Three ways. Simplest: add MCPBundles as a remote server in openclaw.json under mcp.servers with your API key — three lines of config, one gateway restart. For multiple MCP servers: install the @aiwerk/openclaw-mcp-bridge plugin with router mode for token efficiency. For multi-service workflows: install the MCPBundles CLI with pip install mcpbundles. All three give your AI access to the same 10,000+ tools.

Does OpenClaw support remote MCP servers natively?

Yes, since v2026.3.13. Add a url and headers to mcp.servers in your openclaw.json and OpenClaw connects via streamable HTTP. For more advanced setups (tool namespacing, router mode), the openclaw-mcp-bridge plugin adds features on top of native support.

Can I use OpenClaw with MCPBundles from WhatsApp or Telegram?

Yes. OpenClaw connects to 20+ messaging platforms. Once MCPBundles tools are connected (via the bridge plugin or CLI), the AI can call them regardless of which platform you're messaging from.
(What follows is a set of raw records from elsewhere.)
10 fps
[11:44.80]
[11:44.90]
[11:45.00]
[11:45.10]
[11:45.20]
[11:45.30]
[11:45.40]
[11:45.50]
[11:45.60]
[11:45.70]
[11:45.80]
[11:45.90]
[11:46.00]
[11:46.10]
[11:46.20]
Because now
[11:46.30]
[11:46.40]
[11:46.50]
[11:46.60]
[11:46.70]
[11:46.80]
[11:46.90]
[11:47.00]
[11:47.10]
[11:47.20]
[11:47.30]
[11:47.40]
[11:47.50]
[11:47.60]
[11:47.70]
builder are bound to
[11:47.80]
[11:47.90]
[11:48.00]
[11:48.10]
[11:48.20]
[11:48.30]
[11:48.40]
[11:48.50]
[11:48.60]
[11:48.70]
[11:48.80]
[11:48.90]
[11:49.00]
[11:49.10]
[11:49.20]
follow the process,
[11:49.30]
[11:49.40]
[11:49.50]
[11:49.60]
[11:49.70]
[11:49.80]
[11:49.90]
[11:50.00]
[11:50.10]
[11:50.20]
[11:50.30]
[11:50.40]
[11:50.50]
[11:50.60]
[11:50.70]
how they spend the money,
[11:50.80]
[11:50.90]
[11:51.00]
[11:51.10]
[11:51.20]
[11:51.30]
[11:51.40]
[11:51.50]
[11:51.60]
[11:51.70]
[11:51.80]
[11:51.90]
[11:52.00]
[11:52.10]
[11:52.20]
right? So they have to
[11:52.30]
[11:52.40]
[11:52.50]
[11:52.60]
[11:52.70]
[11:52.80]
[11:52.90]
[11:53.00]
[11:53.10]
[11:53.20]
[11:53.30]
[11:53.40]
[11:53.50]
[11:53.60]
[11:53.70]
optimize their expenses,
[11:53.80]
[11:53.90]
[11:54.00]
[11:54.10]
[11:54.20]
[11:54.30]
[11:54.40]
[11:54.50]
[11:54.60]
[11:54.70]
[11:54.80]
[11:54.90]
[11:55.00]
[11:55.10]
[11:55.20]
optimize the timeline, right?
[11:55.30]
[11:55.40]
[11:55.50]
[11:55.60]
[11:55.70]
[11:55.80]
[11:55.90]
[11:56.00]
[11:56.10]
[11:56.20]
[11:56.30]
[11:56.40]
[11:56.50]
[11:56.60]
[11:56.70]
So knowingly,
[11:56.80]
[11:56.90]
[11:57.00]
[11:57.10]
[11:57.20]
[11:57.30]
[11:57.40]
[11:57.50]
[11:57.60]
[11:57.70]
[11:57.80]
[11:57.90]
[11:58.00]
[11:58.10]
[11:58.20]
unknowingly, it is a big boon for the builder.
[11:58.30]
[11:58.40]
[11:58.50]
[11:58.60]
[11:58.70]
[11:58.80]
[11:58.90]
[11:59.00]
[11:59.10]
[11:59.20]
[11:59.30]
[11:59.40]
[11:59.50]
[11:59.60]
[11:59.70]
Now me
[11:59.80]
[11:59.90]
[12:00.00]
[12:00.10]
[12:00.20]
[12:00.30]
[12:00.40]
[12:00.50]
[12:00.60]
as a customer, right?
Ask about a Stripe customer from WhatsApp, get the answer in the same chat.

What AI models work with OpenClaw and MCPBundles?

OpenClaw supports Claude, GPT-4, Gemini, DeepSeek, and local models via Ollama. All of them can use MCP tools through the bridge plugin. The CLI works with any model that has terminal access.

Can the AI model see my API keys or OAuth tokens?

No. MCPBundles injects credentials server-side when forwarding tool calls to services. The AI model only sees tool names, parameters, and results — never secrets. OAuth flows happen in your browser through the MCPBundles dashboard; the AI is never involved in the authorization handshake. You can revoke access to any service instantly from the dashboard without touching your OpenClaw config.

Does the MCPBundles CLI work with other AI agents too?

Yes. The same CLI, same commands, same workflow works in Claude Code, Cursor, Windsurf, OpenClaw, or any agent with terminal access.